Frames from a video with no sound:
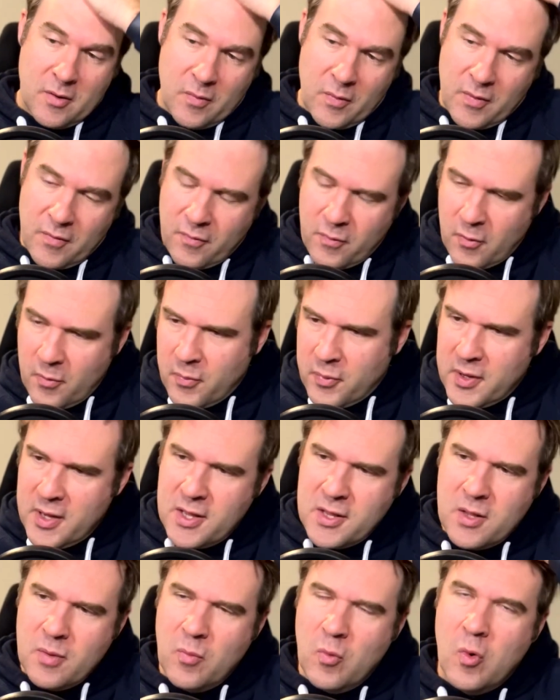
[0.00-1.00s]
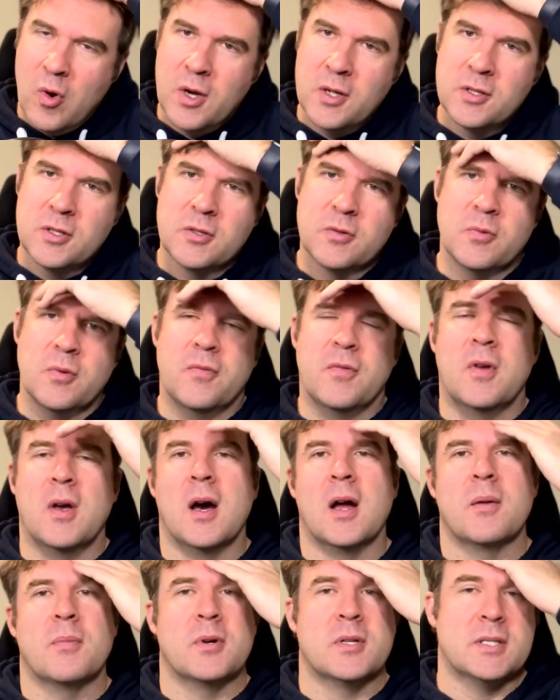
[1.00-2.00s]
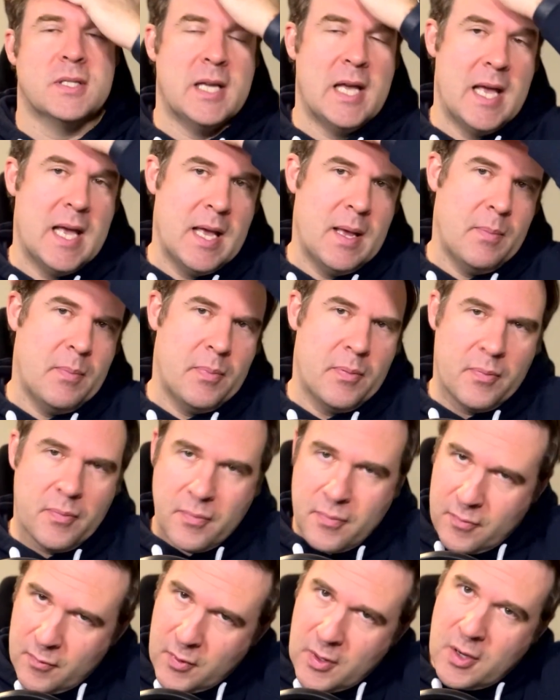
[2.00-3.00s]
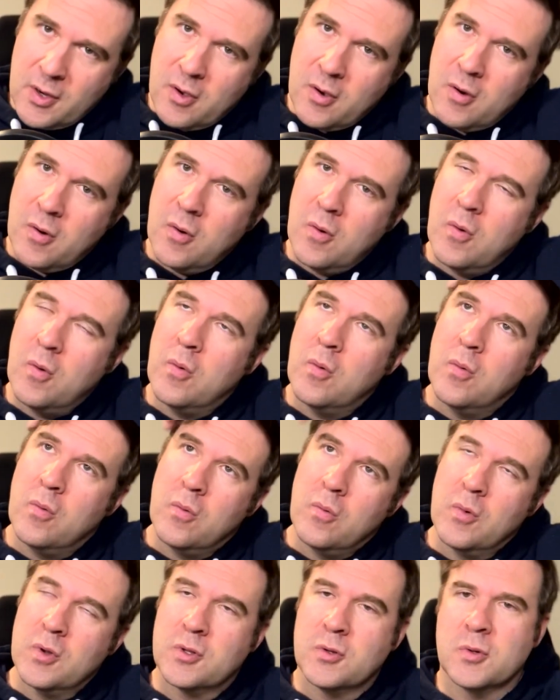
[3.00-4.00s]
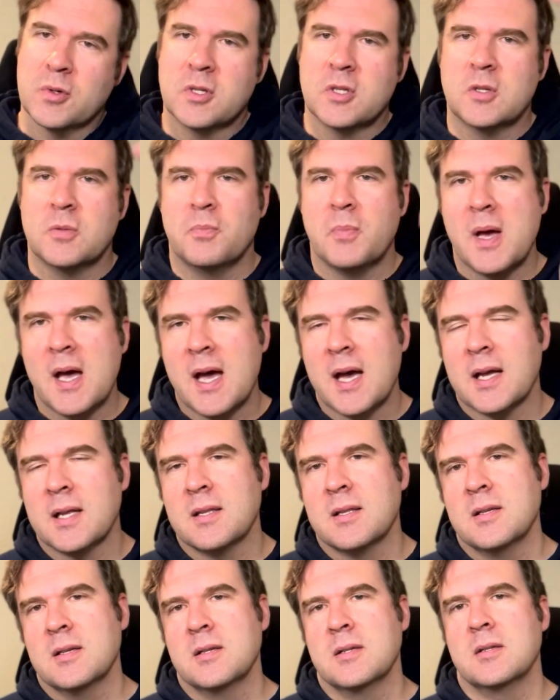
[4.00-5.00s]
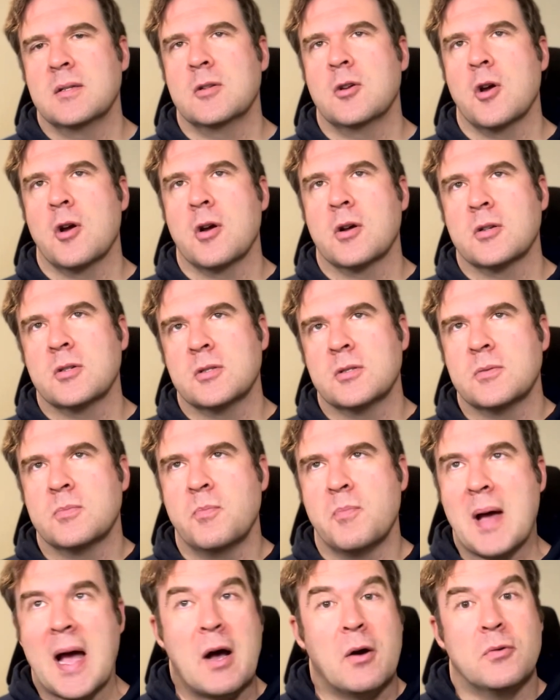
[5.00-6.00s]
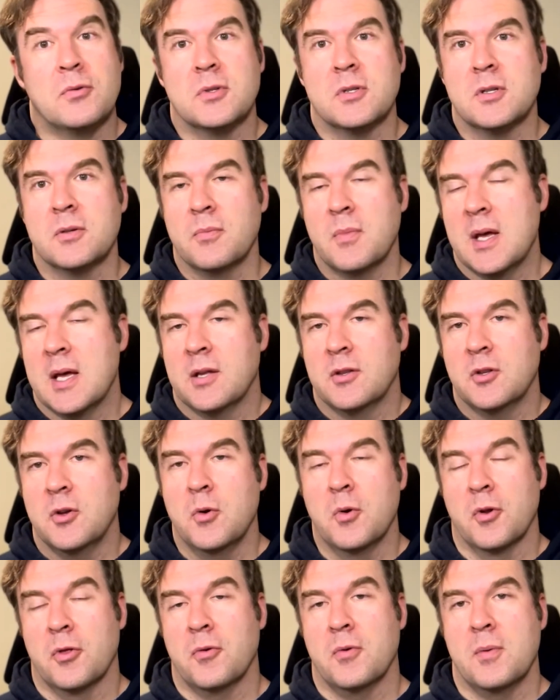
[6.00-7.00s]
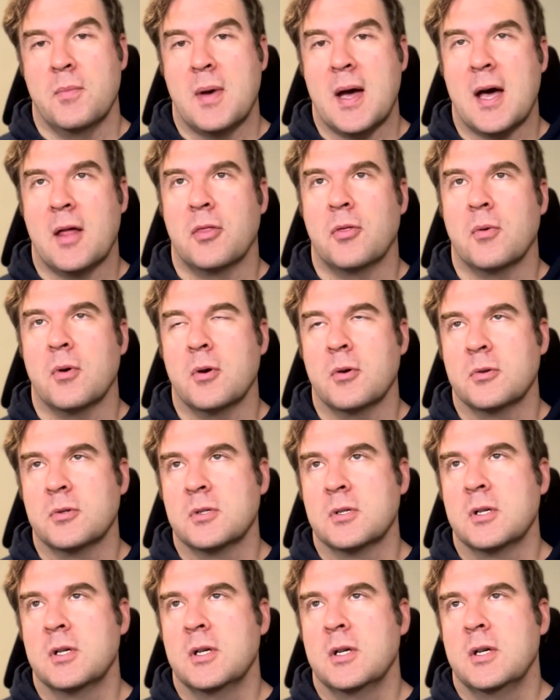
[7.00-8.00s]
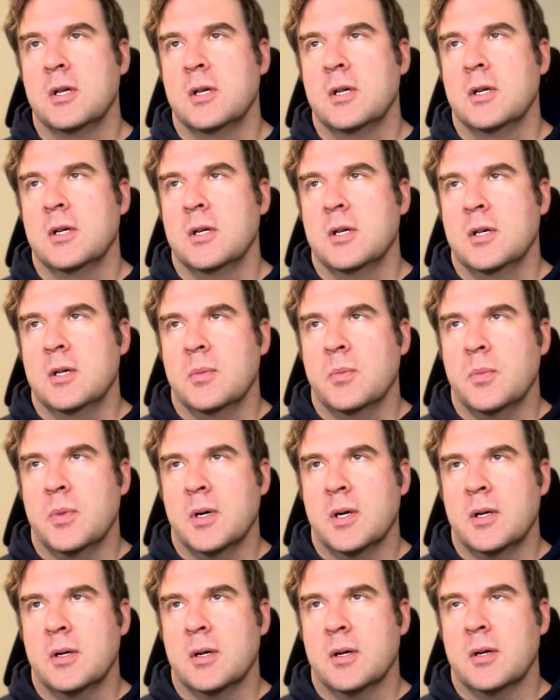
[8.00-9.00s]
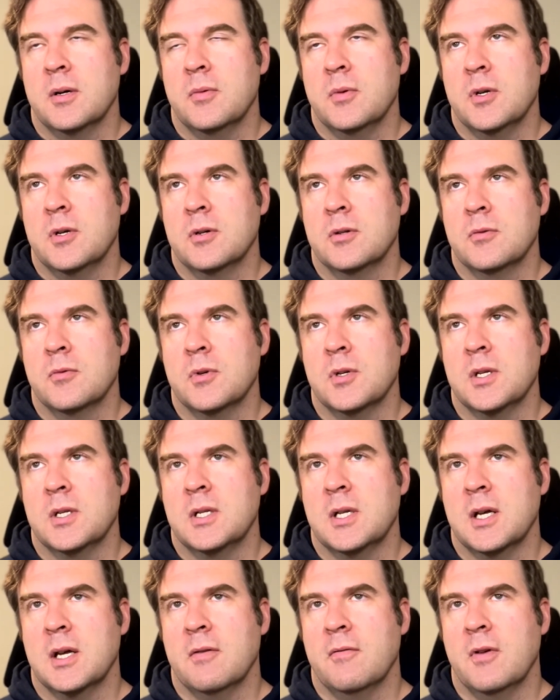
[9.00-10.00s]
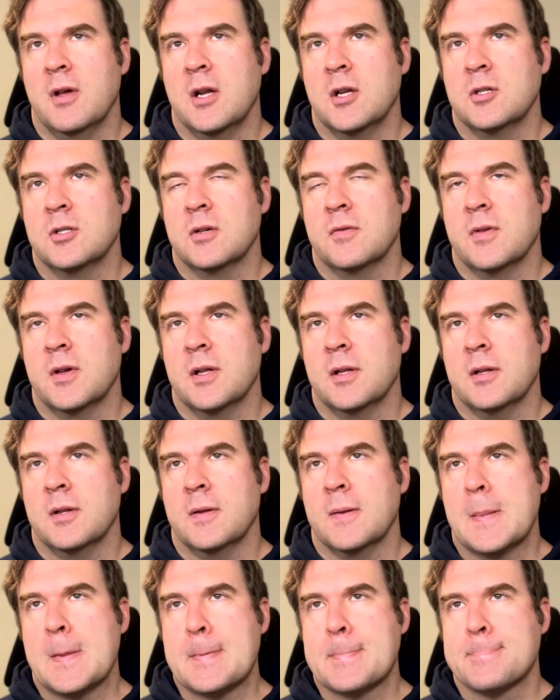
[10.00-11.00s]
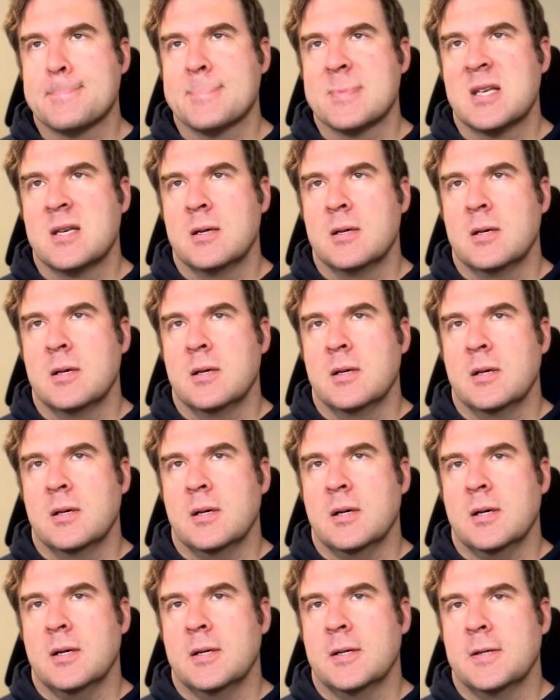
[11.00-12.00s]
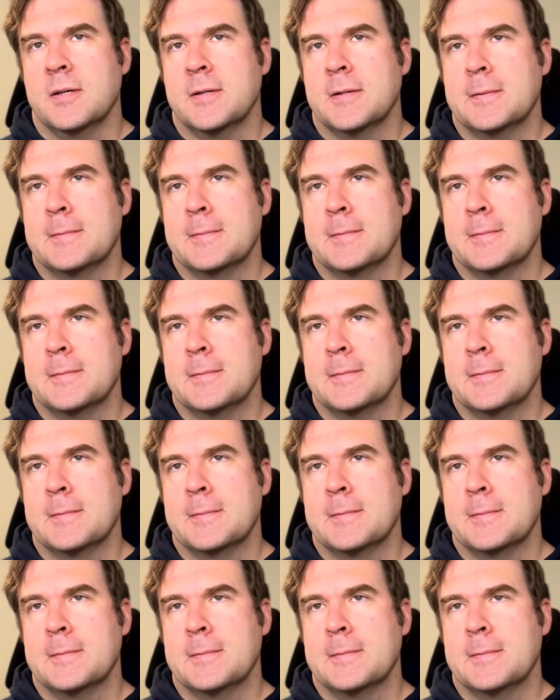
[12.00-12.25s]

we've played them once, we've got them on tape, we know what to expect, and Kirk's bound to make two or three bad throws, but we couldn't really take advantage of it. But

— WHAT THE EXERCISE ASKS —
Without the pictures, write out the entire listing exactly.

— EXERCISE RESULT —
Frames from a video with no sound:
[0.00-1.00s]
[1.00-2.00s]
[2.00-3.00s]
[3.00-4.00s]
[4.00-5.00s]
[5.00-6.00s]
[6.00-7.00s]
[7.00-8.00s]
[8.00-9.00s]
[9.00-10.00s]
[10.00-11.00s]
[11.00-12.00s]
[12.00-12.25s]

we've played them once, we've got them on tape, we know what to expect, and Kirk's bound to make two or three bad throws, but we couldn't really take advantage of it. But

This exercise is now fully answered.